Way back in January at a campus teaching workshop, a specialist in something-or-other told a bunch of faculty members that our students won't be aware of the importance of critical thinking unless we keep reminding them--and that, in fact, we should print the phrase on every syllabus and mention it frequently in every class. I suggest a series of classroom posters: "Have you hugged your critical thinking skills today?" "This is your brain. This is your brain on critical thinking skills." "When life gives you lemons, make critical thinking skills."
Okay, maybe I'm being a little facetious, and maybe critical thinking is so serious a topic that joking is not permitted. That, at least, is what one of my colleagues suggested today. We were in a committee meeting discussing a topic that touches only tangentially on critical thinking, and when someone suggested that we should revise a particular document so that it wouldn't use the word "critical" three times in the first three sentences, I piped up: "But if we say 'critical thinking skills' in class every day, our students will be geniuses!"

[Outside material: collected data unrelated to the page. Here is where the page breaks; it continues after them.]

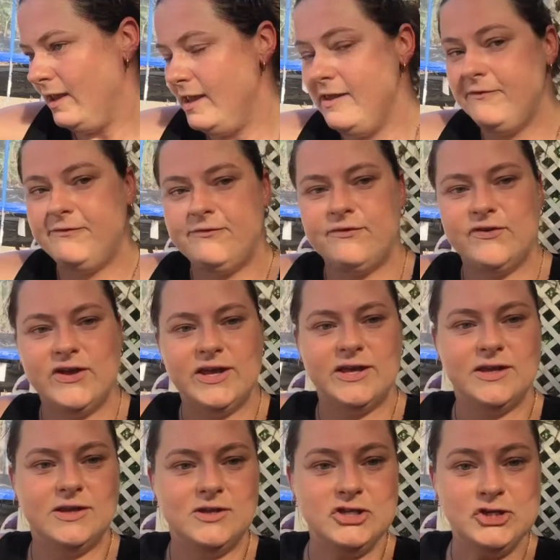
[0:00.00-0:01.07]
if
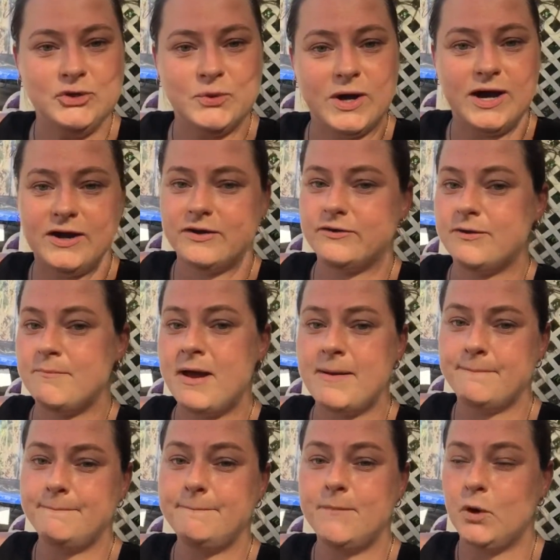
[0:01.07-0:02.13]
you are a
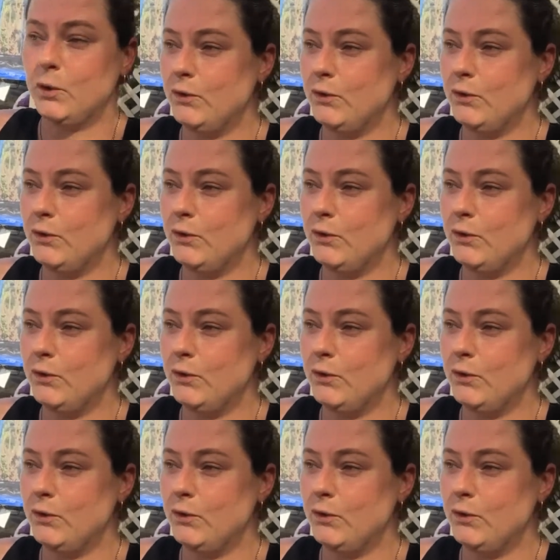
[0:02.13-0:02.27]
mum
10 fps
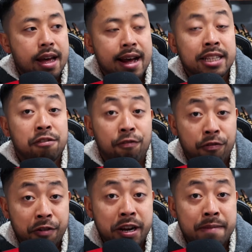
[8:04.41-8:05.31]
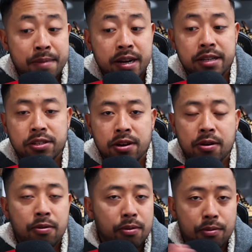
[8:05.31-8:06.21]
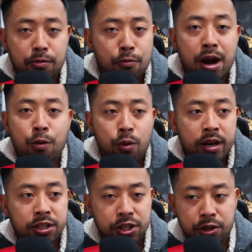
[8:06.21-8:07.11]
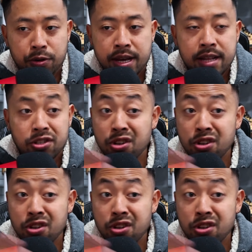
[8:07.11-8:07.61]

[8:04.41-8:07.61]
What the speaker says: That's free money. So why wouldn't you do that?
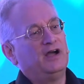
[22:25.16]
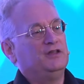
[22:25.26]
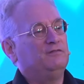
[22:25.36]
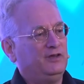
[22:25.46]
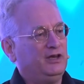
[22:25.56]
the
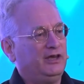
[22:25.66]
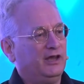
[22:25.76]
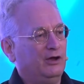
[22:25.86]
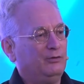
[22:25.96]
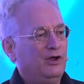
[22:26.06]

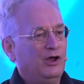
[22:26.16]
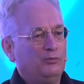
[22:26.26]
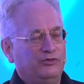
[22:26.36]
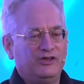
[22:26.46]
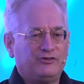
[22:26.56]
video, well,
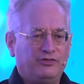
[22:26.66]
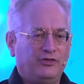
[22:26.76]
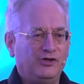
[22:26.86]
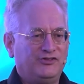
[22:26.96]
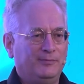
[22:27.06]
there's a
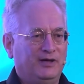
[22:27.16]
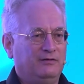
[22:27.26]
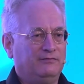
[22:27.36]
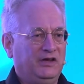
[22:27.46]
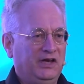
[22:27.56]
30-minute
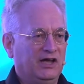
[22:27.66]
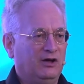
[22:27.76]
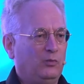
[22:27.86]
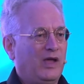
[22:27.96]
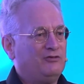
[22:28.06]
video,
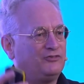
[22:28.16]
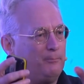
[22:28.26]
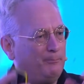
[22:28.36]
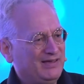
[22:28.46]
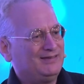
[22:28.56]
where's the
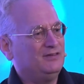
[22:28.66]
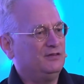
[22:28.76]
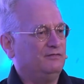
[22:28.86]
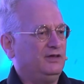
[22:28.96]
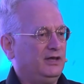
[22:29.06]
bit in the
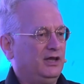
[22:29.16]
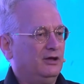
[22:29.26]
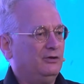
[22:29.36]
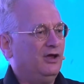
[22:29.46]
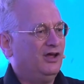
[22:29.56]

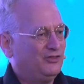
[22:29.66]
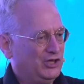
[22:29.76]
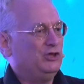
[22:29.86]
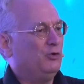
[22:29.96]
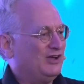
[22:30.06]
video that
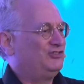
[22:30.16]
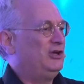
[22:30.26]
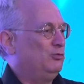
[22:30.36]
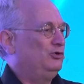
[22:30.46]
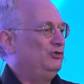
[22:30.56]
you actually
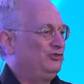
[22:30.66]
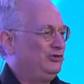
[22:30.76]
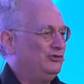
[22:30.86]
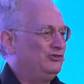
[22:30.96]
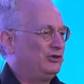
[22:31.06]
want your
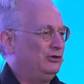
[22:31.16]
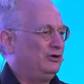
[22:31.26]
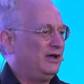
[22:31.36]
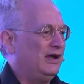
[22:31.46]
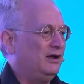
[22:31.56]
students to
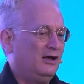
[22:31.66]
look at?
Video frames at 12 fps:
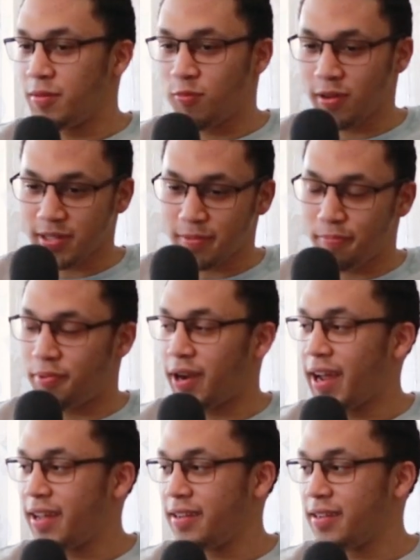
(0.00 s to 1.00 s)
was
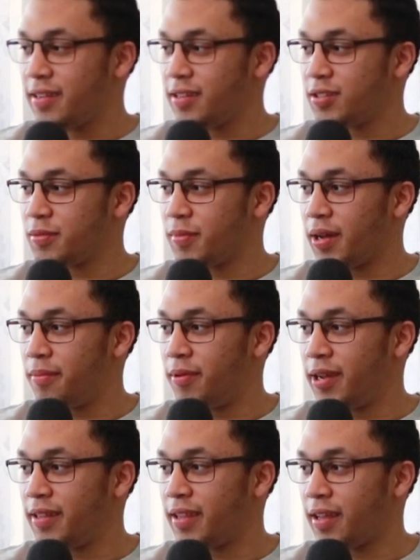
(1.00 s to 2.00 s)
branded into my
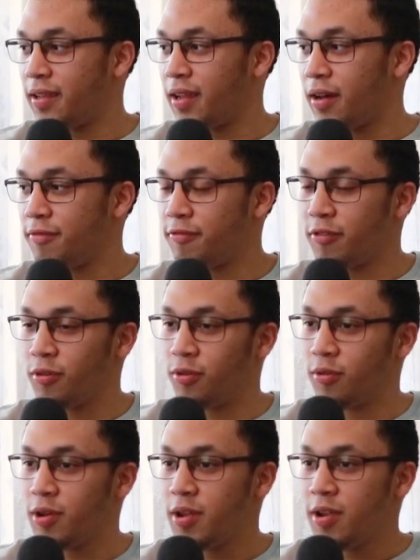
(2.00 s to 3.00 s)
brain, that love
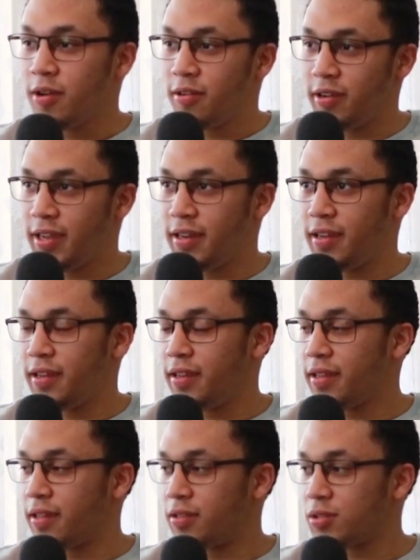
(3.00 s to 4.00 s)
for
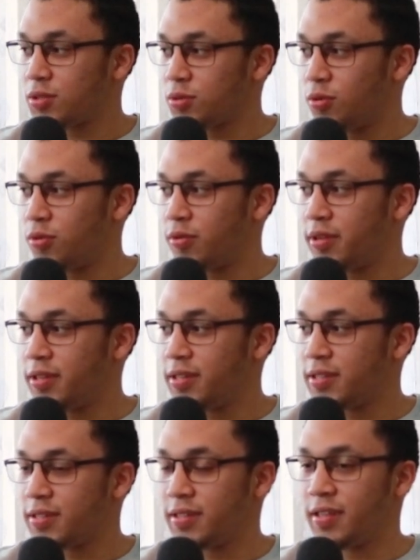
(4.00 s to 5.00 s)
reading and
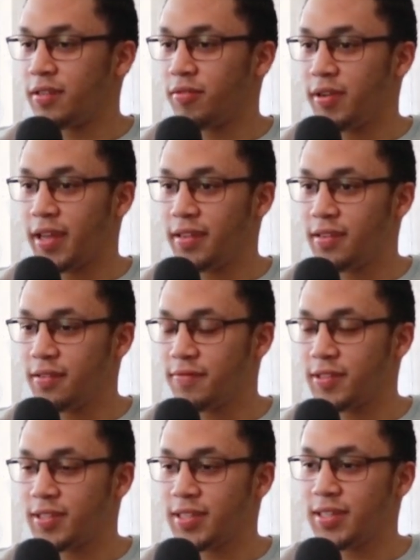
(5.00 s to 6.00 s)
stories and
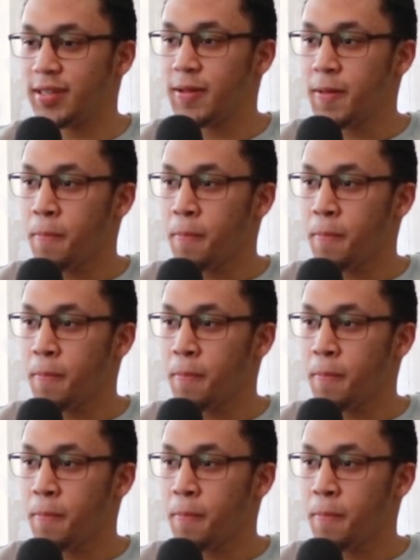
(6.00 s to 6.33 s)
creativity.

Everyone laughed...except one colleague, who found my levity misplaced and offensive. "That's not funny," he said, setting off on an impassioned plea for serious attention to critical thinking. "Critical thinking is nothing to laugh about!" he said--and he meant it.
Well, yes, but it's Friday and it was my second meeting (out of three for the day) and I've got to laugh at something so I won't just lay my head down on the table and weep, and if there's nothing funny about the claim that merely reciting the mantra "critical thinking skills" will improve our students' critical thinking skills, then I need to find another line of work.
Love means never having to say you're sorry for joking about critical thinking skills.
See? I said it. Don't you feel smarter already?